También explica por qué conocer únicamente el porcentaje de financiación que necesitas no es suficiente. Hay que analizar la operación completa.

El ahorro puede ser la verdadera barrera para comprar vivienda

Durante años, gran parte del debate sobre el acceso a la vivienda se ha centrado en el precio de los inmuebles y en las cuotas hipotecarias.

Sin embargo, el análisis publicado por el Banco de España en 2026 pone también el foco en el ahorro previo necesario para acceder a una vivienda mediante financiación hipotecaria.

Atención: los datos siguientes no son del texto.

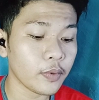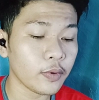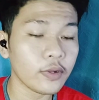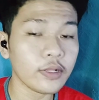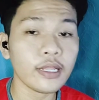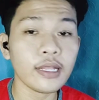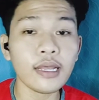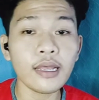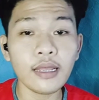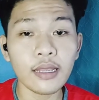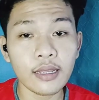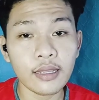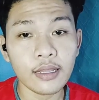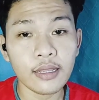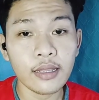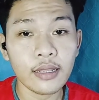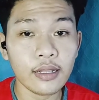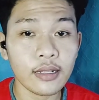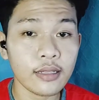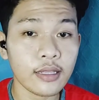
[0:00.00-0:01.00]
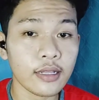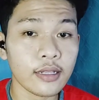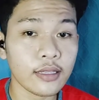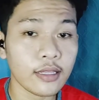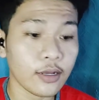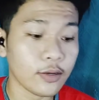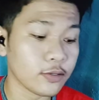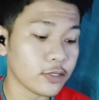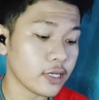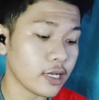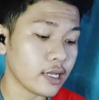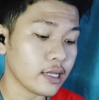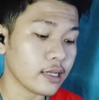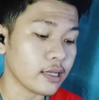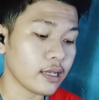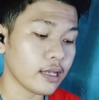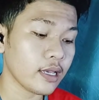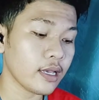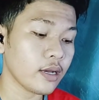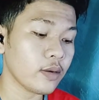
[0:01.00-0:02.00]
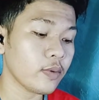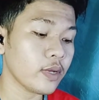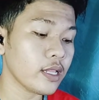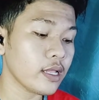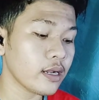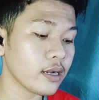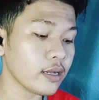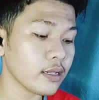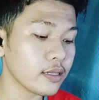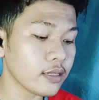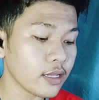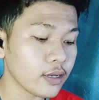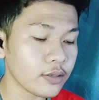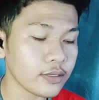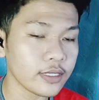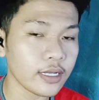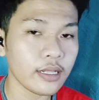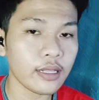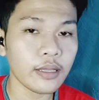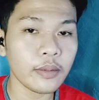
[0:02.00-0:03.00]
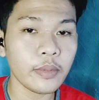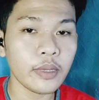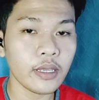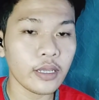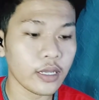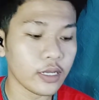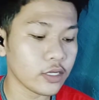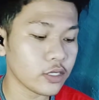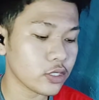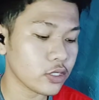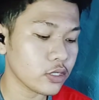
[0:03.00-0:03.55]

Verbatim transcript: na 10,000. Kaya 100,000 mAh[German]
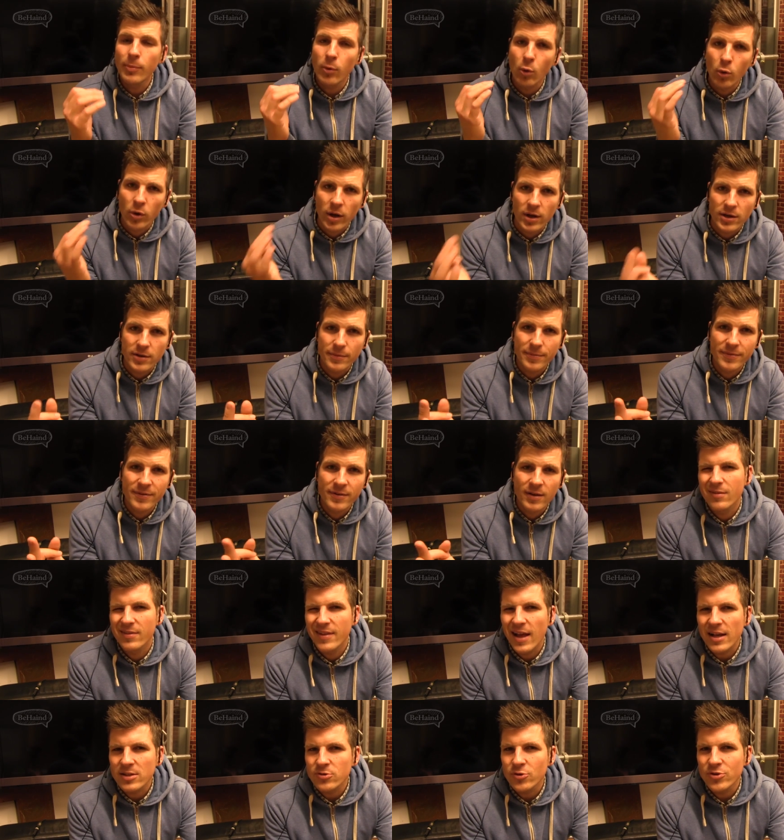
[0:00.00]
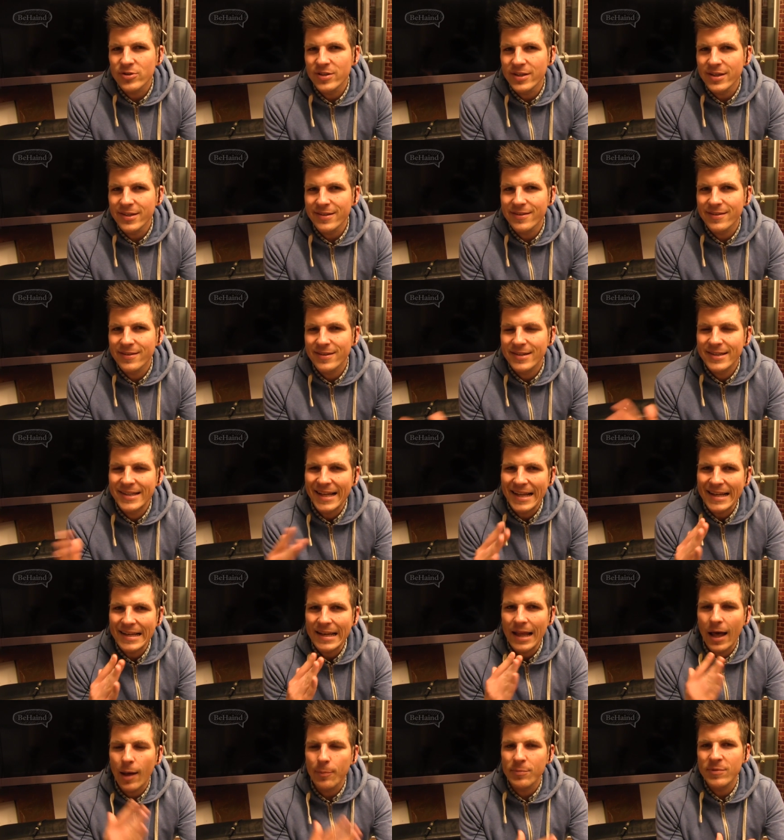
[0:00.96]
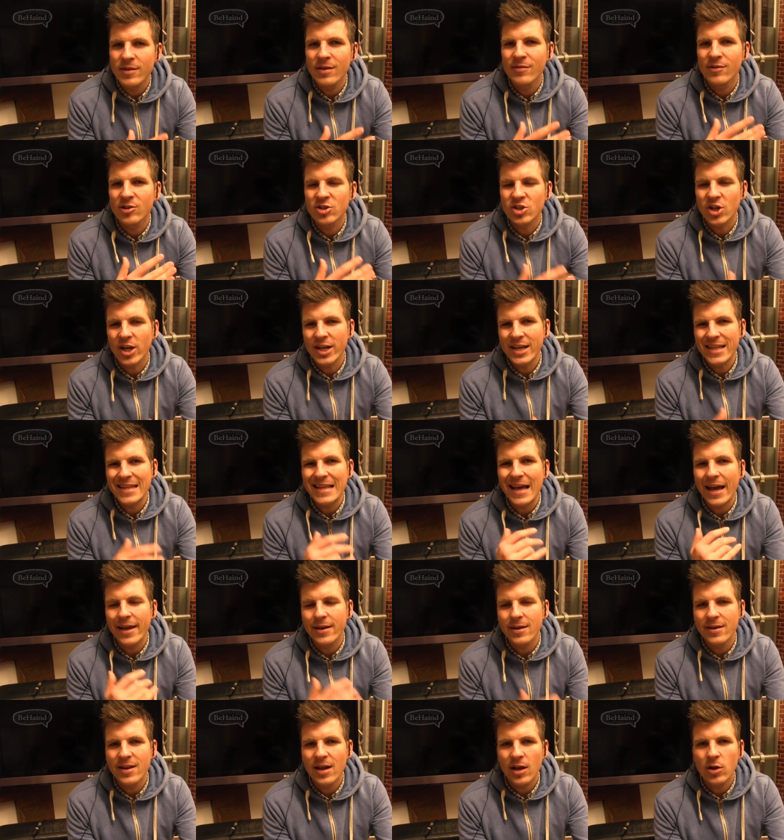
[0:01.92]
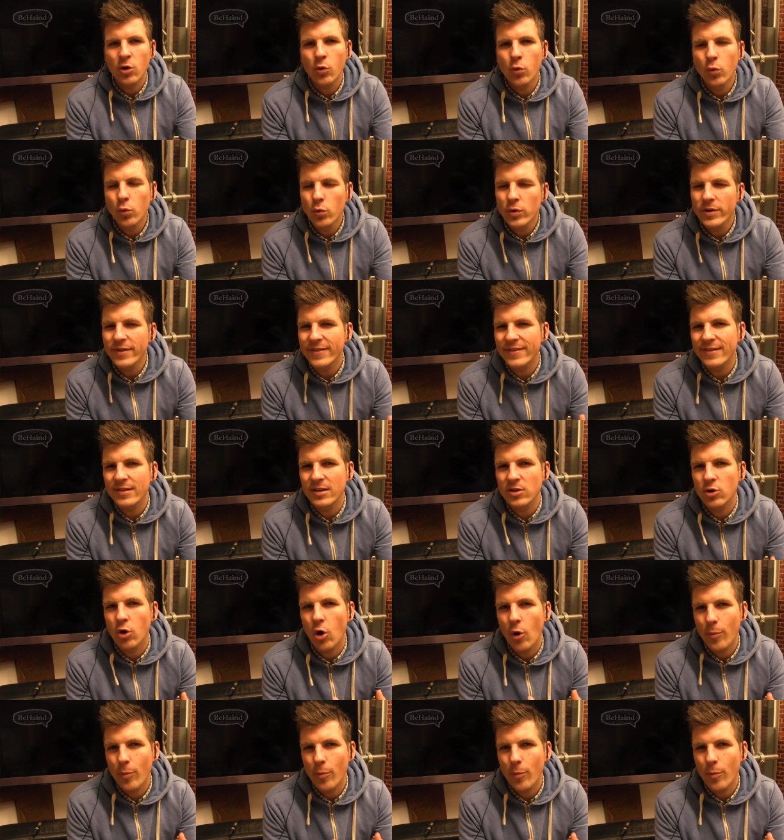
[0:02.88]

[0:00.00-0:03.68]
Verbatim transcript: Apocalypse. Sagt euch nichts? Dann habt ihr wahrscheinlich eine der coolsten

Una persona puede tener estabilidad laboral, buenos ingresos y llevar años pagando un alquiler elevado, pero no disponer del capital necesario para afrontar una operación financiada de forma convencional.

Por eso, antes de descartar una compra por no tener el 20% ahorrado, conviene responder a dos preguntas diferentes.

  • ¿Tengo capacidad económica para pagar la hipoteca?
  • ¿Qué porcentaje de financiación necesitaría para poder comprar?

La respuesta a la primera pregunta no determina necesariamente la segunda.

Conclusión

No tener suficiente dinero para la entrada y no poder pagar una hipoteca son dos problemas distintos.

El análisis publicado por el Banco de España en 2026 muestra que el ahorro previo puede convertirse en una barrera para acceder a una vivienda, incluso cuando existe capacidad para asumir una hipoteca.

Si tienes ingresos estables pero no has conseguido reunir el ahorro que habitualmente se asocia a la compra de una vivienda, eso no significa automáticamente que no puedas comprar.

El primer paso es conocer cuánto necesitarías financiar y analizar si tu situación permite acceder a un porcentaje de financiación superior al habitual.